If that goes well then start a bland diet of 1/3 boiled, lean hamburger (or boiled, white, skinless chicken) and 2/3 boiled rice. Add low salt chicken broth just in case she has an irritation somewhere you cannot see that is making her drool. Give small meals several times a day. Feed the bland diet for several days, then start mixing in her regular diet and slowly convert her back.

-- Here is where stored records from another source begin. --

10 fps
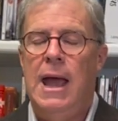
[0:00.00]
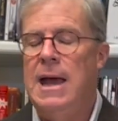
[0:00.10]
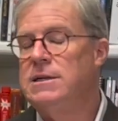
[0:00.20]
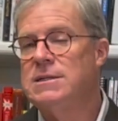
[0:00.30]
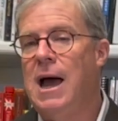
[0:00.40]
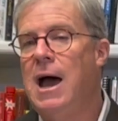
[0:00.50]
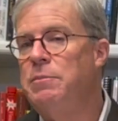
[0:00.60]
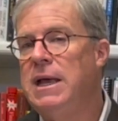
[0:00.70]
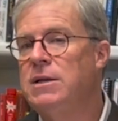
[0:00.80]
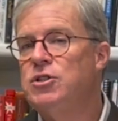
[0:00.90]
And as God
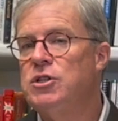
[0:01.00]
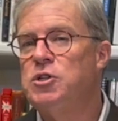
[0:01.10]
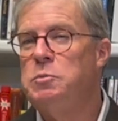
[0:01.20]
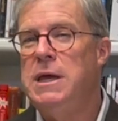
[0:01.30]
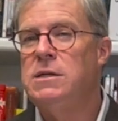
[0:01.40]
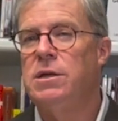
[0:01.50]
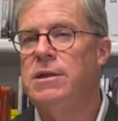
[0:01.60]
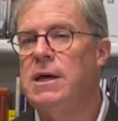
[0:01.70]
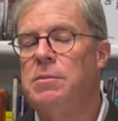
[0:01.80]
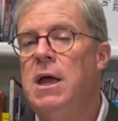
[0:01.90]
begins to speak to
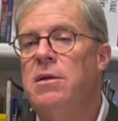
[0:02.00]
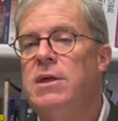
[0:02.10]
them,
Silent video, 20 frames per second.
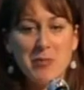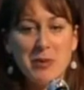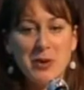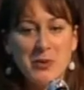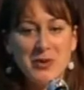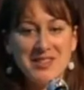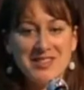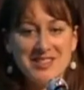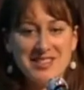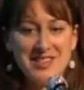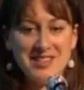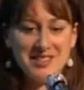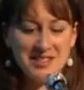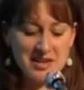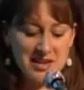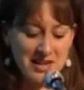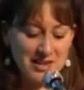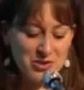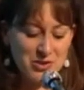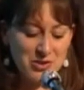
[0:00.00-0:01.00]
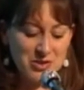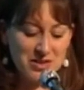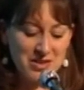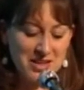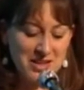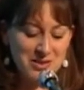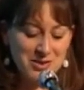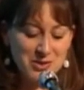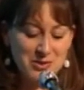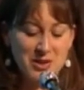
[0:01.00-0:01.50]
bonuses and extra
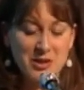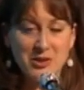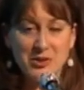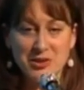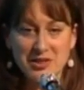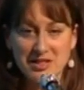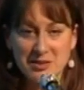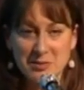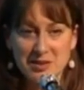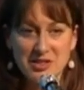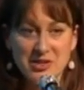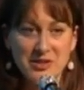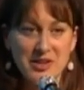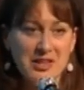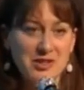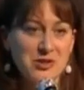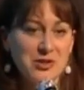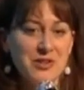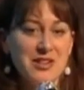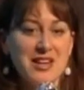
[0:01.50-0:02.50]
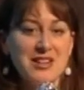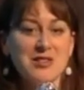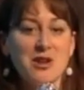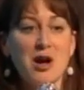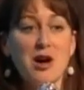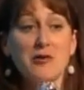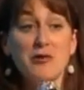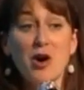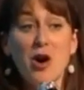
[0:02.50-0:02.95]
things around Christmas or extra days off,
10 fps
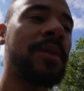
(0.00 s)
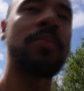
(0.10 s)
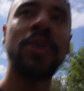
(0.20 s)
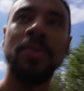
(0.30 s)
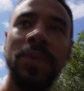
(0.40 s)

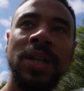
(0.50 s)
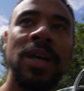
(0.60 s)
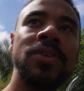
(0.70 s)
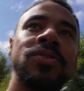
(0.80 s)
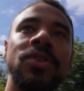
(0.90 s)
But it'd be
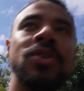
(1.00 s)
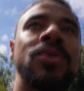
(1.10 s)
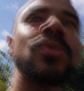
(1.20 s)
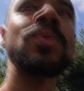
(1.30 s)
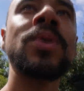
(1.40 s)
nice to
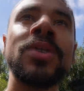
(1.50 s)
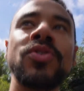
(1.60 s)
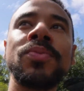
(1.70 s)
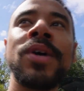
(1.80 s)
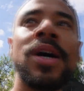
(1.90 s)
do
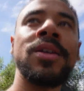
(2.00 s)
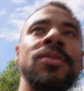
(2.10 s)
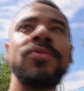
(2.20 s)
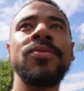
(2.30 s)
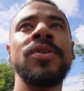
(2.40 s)
some kind
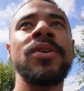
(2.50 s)
of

If she is attempting to vomit,or is unable to lick or swallow properly then I recommend she see a veterinarian today.
This may all clear by tomorrow and given her happy attitude I wouldn't be too concerned unless something changes with her.
Please let me know if you have any further questions.
Dr. Kara and other Vet Specialists are ready to help you
Customer: replied 3 years ago.

thankyou


Liz

Expert:  Dr. Kara replied 3 years ago.
You are very welcome. Please let me know how things go for your little one or if you have any further questions, Dr. Kara.